Required work ▸
Using the records below, find every line that includes "from" and copy it.

Saved data entries:

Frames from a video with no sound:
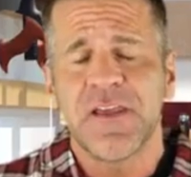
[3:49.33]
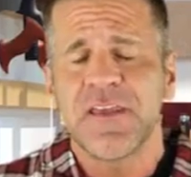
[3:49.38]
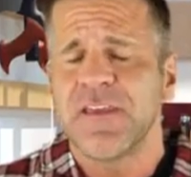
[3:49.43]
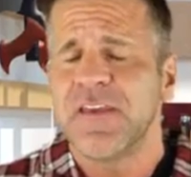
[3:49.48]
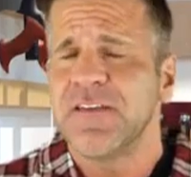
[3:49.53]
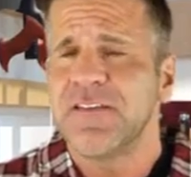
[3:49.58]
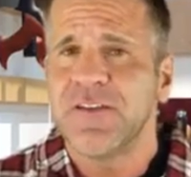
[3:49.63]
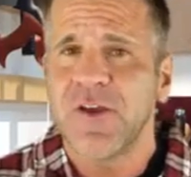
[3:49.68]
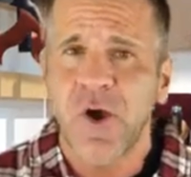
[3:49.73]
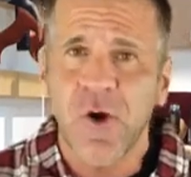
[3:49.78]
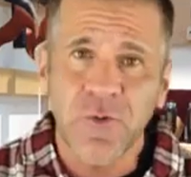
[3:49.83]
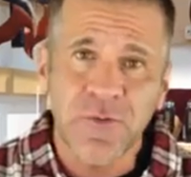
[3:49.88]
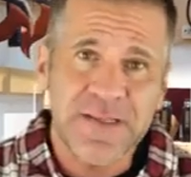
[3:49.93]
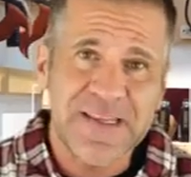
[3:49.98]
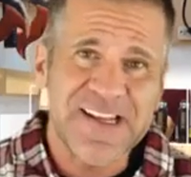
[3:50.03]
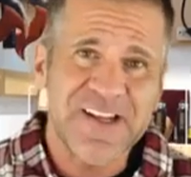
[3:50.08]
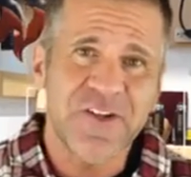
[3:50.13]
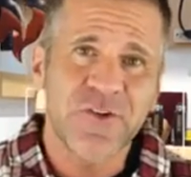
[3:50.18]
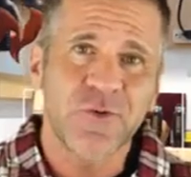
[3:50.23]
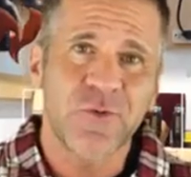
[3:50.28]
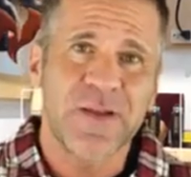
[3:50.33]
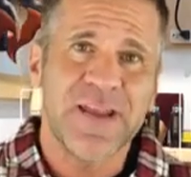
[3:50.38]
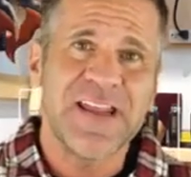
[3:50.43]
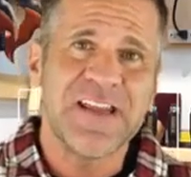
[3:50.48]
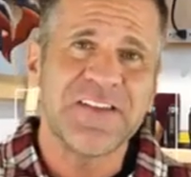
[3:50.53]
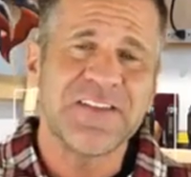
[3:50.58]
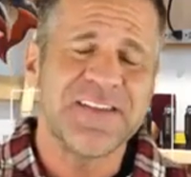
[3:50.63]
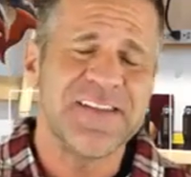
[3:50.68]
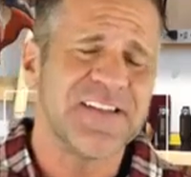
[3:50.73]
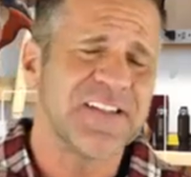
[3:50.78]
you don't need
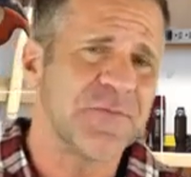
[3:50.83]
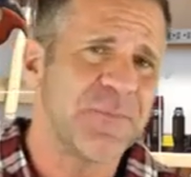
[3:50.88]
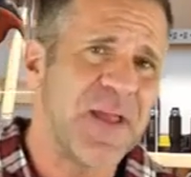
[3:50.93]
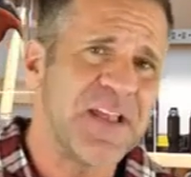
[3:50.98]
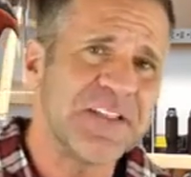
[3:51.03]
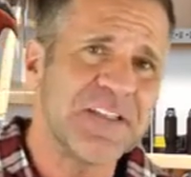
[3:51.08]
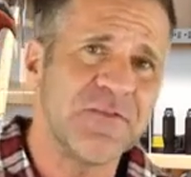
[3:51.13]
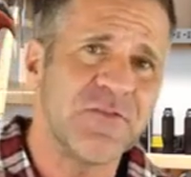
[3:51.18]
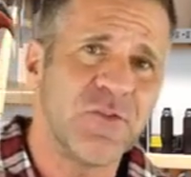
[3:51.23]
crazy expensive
...
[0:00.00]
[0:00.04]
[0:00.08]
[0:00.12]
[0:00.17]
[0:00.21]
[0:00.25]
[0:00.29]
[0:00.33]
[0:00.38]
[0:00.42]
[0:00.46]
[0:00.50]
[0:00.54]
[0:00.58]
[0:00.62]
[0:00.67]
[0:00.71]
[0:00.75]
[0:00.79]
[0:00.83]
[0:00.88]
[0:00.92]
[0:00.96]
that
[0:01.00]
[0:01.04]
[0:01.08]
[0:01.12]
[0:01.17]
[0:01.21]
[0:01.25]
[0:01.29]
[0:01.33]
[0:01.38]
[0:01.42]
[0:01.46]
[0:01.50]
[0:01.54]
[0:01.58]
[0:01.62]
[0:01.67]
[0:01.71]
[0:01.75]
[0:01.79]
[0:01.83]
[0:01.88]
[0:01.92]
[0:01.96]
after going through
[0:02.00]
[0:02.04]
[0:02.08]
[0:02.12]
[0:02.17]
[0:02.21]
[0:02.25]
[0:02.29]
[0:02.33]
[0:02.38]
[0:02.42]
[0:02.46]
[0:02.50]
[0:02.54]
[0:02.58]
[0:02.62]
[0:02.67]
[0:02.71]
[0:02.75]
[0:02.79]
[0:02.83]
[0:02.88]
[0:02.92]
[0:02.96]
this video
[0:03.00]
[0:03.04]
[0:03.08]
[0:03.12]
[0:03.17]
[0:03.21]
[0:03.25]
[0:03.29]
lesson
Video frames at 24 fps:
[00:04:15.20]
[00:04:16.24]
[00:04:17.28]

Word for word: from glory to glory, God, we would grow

Your response ▸
Frames from a video with no sound:
Word for word: from glory to glory, God, we would grow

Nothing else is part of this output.